Both types share the cumulative distribution function (CDF):

$F(x) = \Pr(X \le x).$

The CDF is well-behaved for every random variable and has three defining properties:

Non-decreasing: if $x_1 \le x_2$ then $F(x_1) \le F(x_2)$ .
Limits: $\displaystyle \lim_{x \to -\infty} F(x) = 0$ and $\displaystyle \lim_{x \to +\infty} F(x) = 1$ .
Right-continuous.

For a continuous RV, the pdf is the derivative of the CDF, $f(x) = F'(x)$ .

Worked example: a discrete RV

Let $X \sim \text{Binomial}(n = 3, p = 0.5)$ — the number of heads in three fair flips. The pmf is $p(x) = \binom{3}{x}(0.5)^3$ :

$p(0) = \tfrac{1}{8},\quad p(1) = \tfrac{3}{8},\quad p(2) = \tfrac{3}{8},\quad p(3) = \tfrac{1}{8}.$

These sum to 1. The CDF steps upward: $F(1) = \Pr(X \le 1) = \tfrac{1}{8} + \tfrac{3}{8} = \tfrac{1}{2}$ .

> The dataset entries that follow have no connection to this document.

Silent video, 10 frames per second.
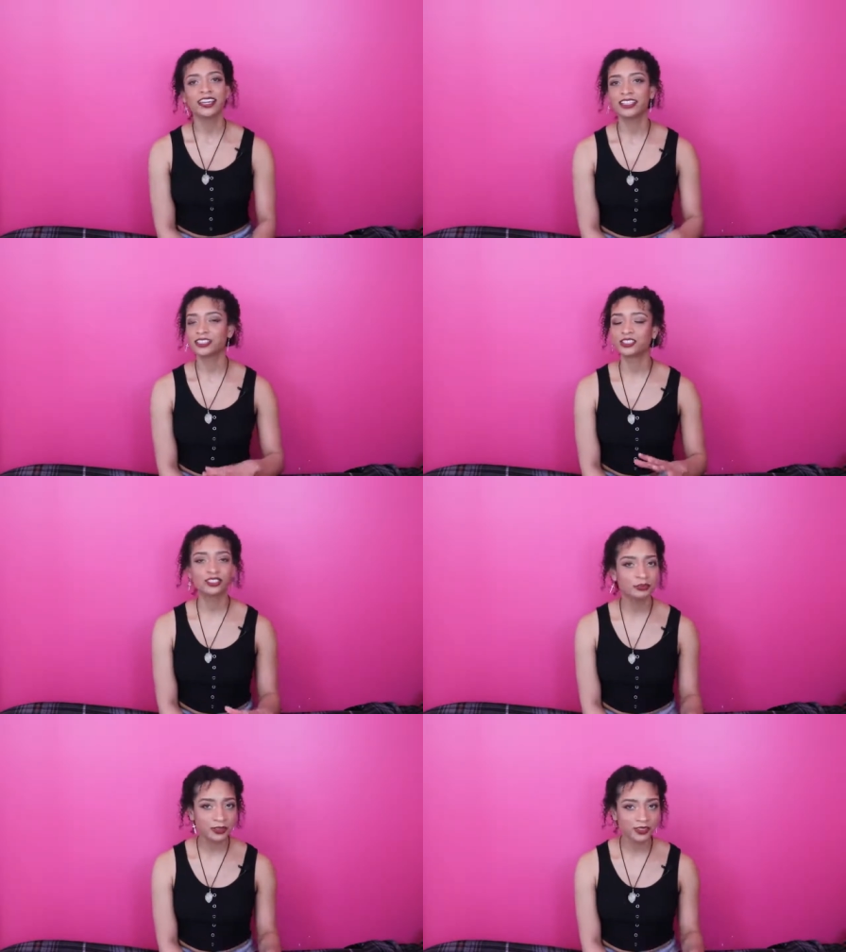He's
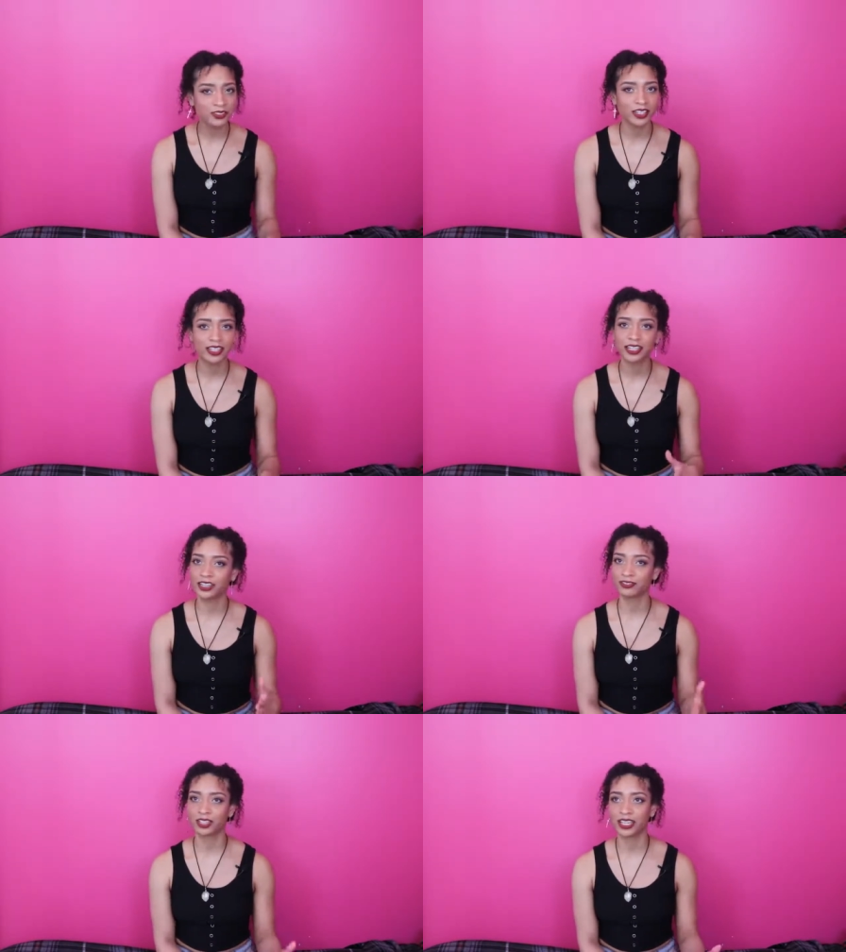super
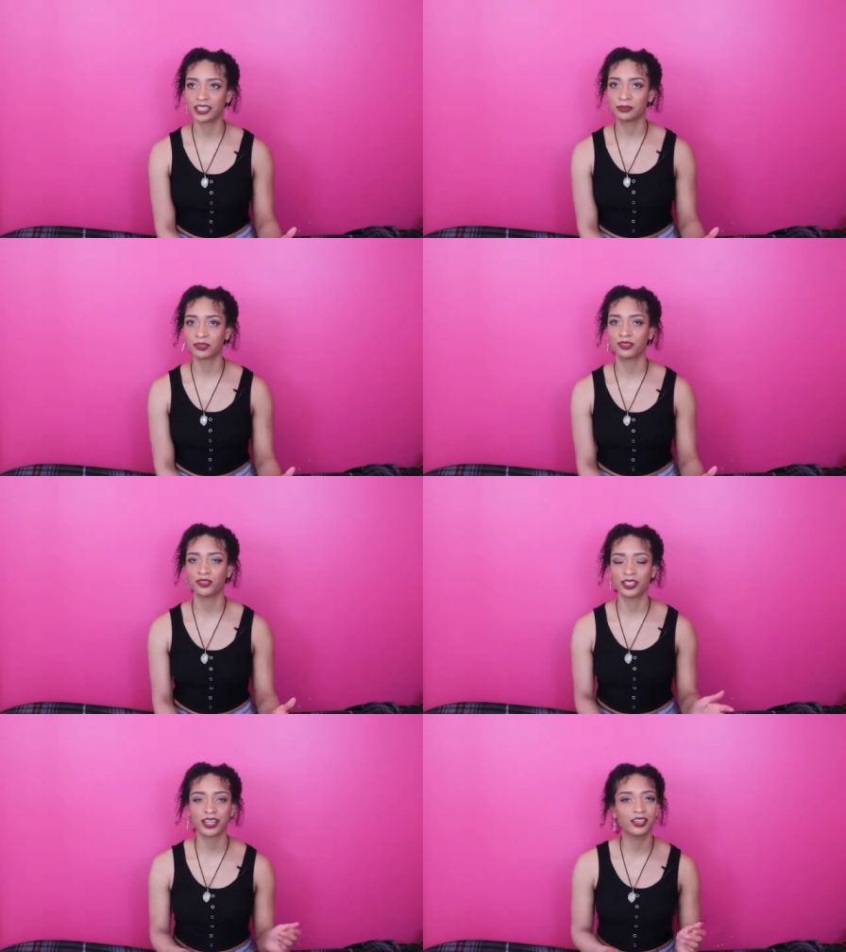funny,
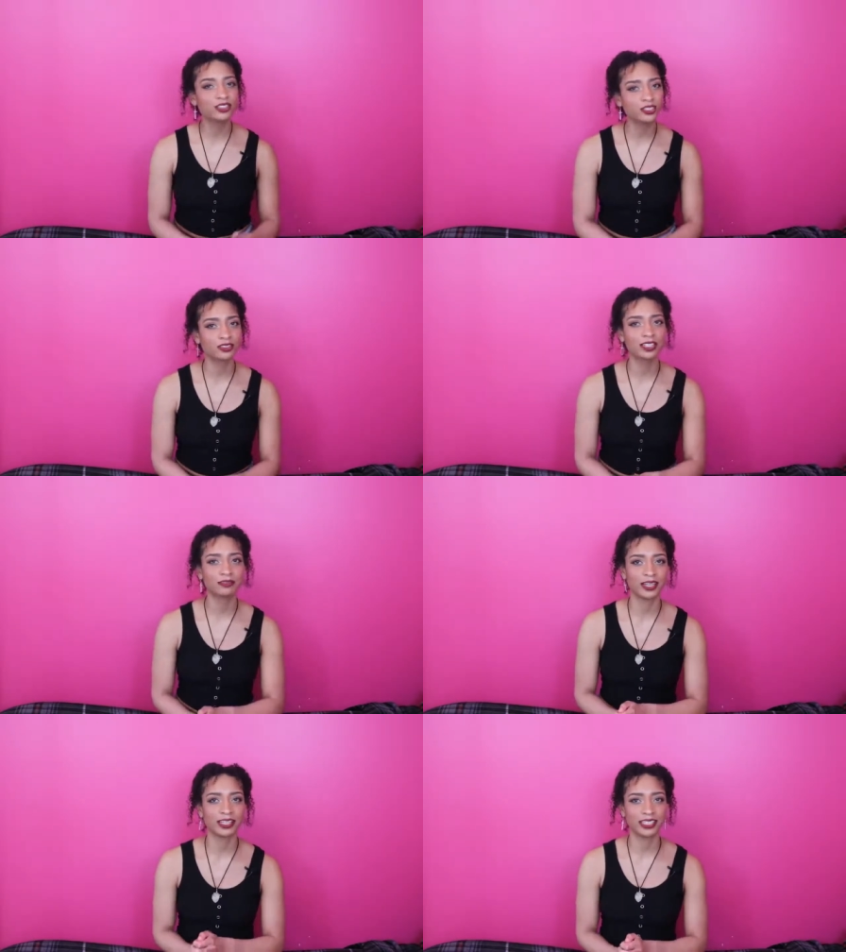relatable, and I enjoy the
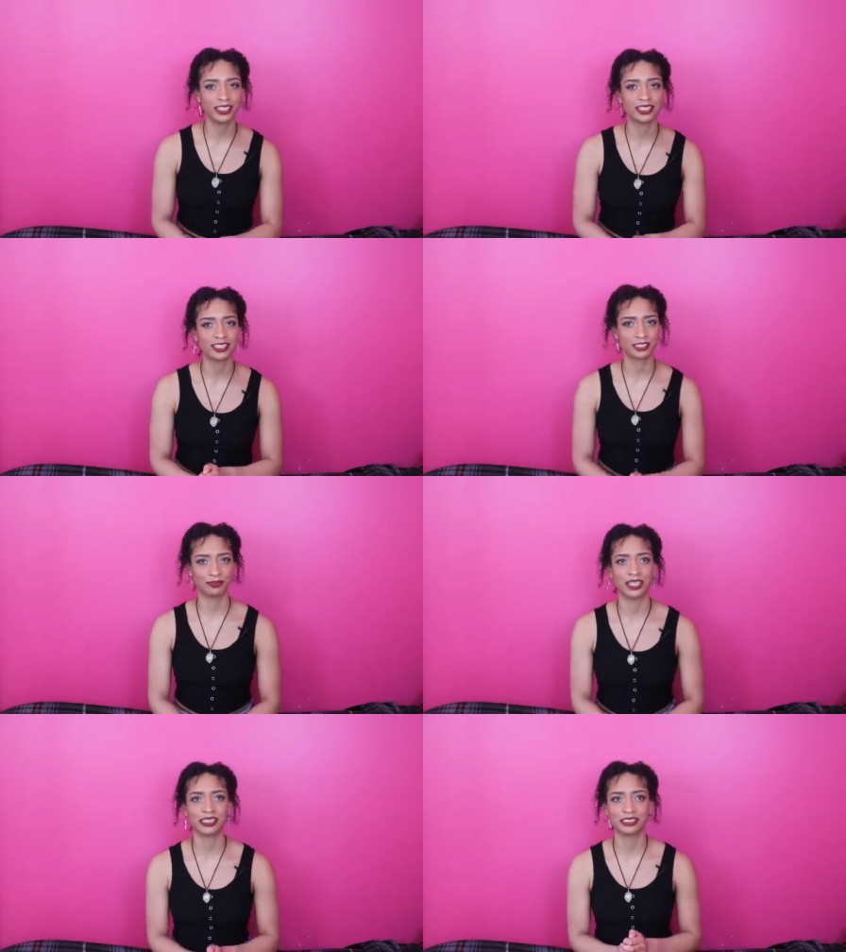way that he
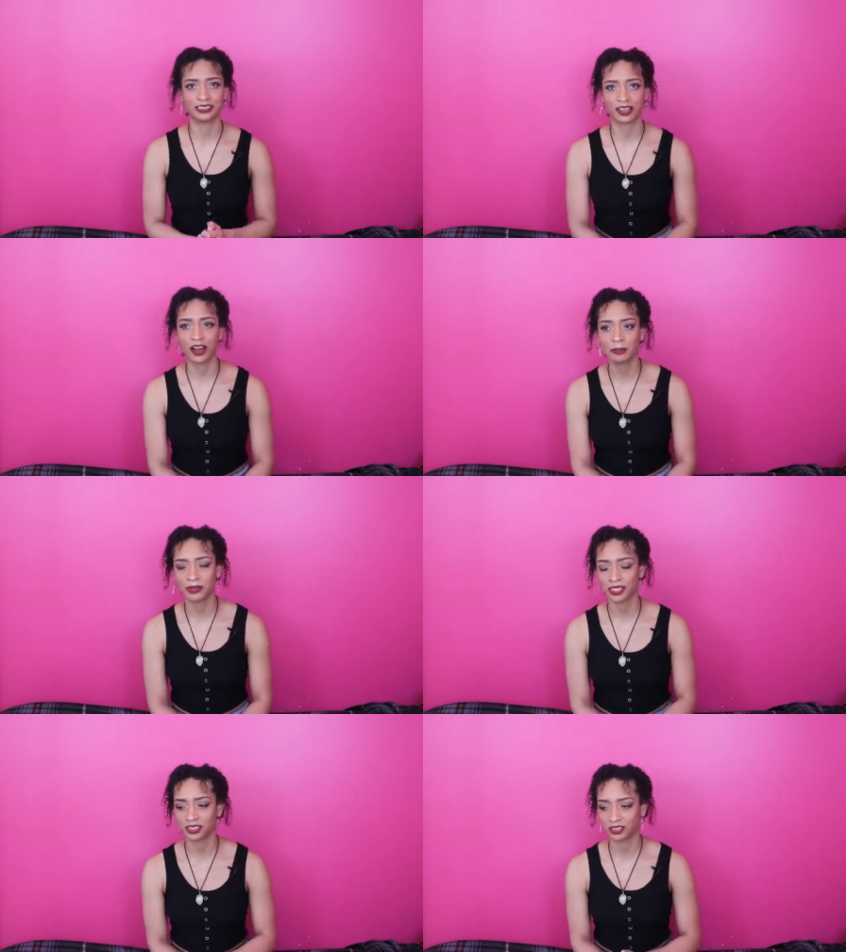explains
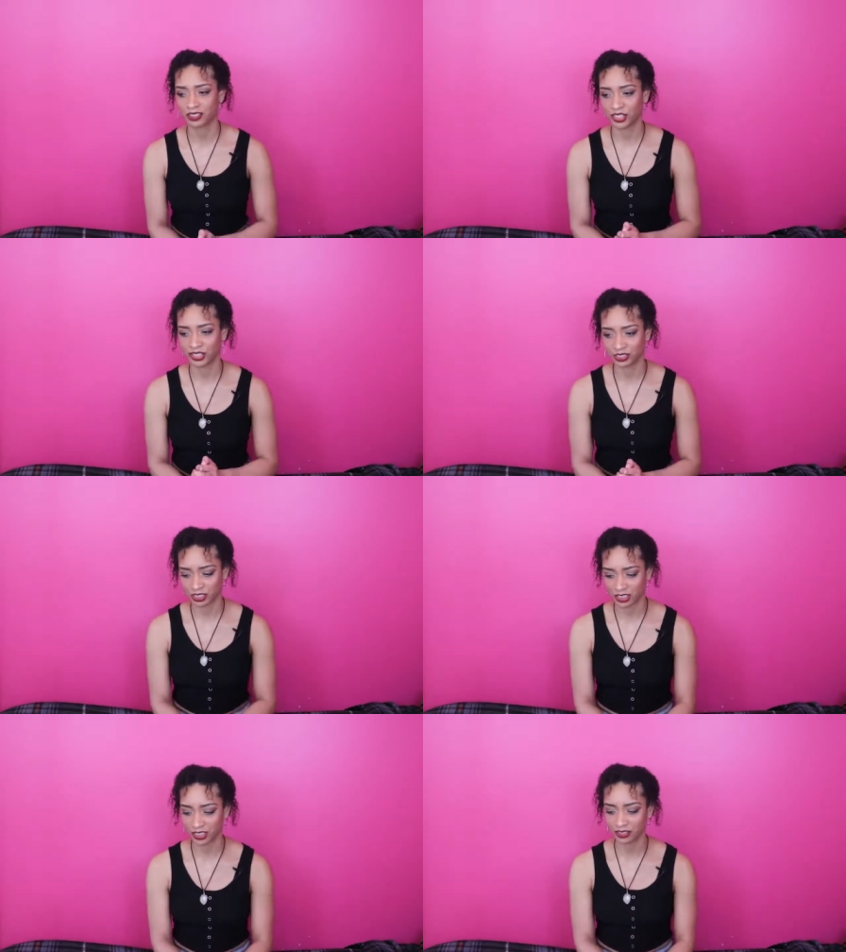topics on
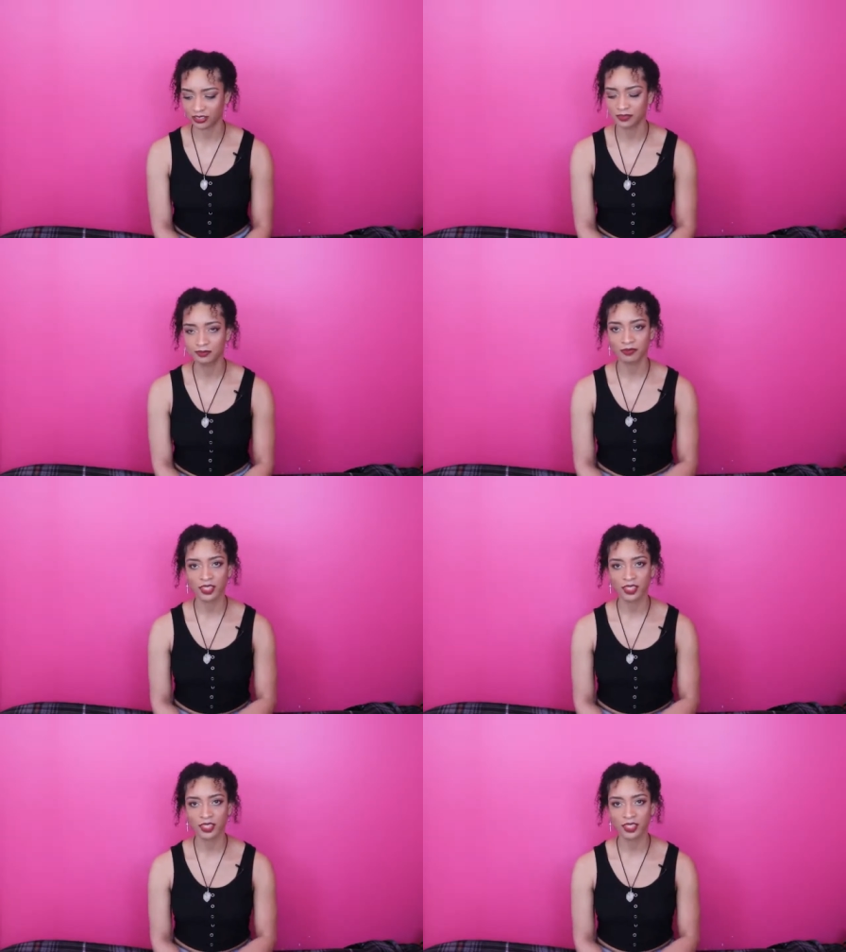his channel.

Worked example: a continuous RV

Let $X \sim \text{Exponential}(\lambda = 2)$ with pdf $f(x) = 2 e^{-2x}$ for $x \ge 0$ . Its CDF is

$F(x) = \int_0^x 2 e^{-2t}\,dt = 1 - e^{-2x}.$

So $\Pr(X \le 1) = 1 - e^{-2} \approx 0.865$ , and $F$ rises smoothly from 0 to 1.

Computing it

Evaluate pmf/pdf and CDF directly with built-in distribution functions.

R

# Discrete: Binomial(3, 0.5)
dbinom(1, size = 3, prob = 0.5)   # pmf  P(X=1) = 0.375
pbinom(1, size = 3, prob = 0.5)   # cdf  P(X<=1) = 0.5

# Continuous: Normal(0, 1)
dnorm(0)                          # pdf at 0 = 0.3989
pnorm(1.96)                       # cdf  P(X<=1.96) = 0.975

Python

from scipy import stats

# Discrete: Binomial(3, 0.5)
print(stats.binom.pmf(1, n=3, p=0.5))   # 0.375
print(stats.binom.cdf(1, n=3, p=0.5))   # 0.5

# Continuous: Normal(0, 1)
print(stats.norm.pdf(0))                # 0.3989
print(stats.norm.cdf(1.96))             # 0.975

0.3750000000000001
0.5
0.3989422804014327
0.9750021048517795

Julia

using Distributions

# Discrete: Binomial(3, 0.5)
pdf(Binomial(3, 0.5), 1)   # pmf = 0.375
cdf(Binomial(3, 0.5), 1)   # 0.5

# Continuous: Normal(0, 1)
pdf(Normal(0, 1), 0)       # 0.3989
cdf(Normal(0, 1), 1.96)    # 0.975

Why it matters for statistics

Random variables are the objects statistics is about: an estimator is a random variable, a test statistic is a random variable, and data are realizations of random variables. The pmf/pdf and CDF are the two universal descriptions of their behavior — the CDF in particular underlies quantiles, p-values, and the monotonic transformations used in simulation and maximum likelihood.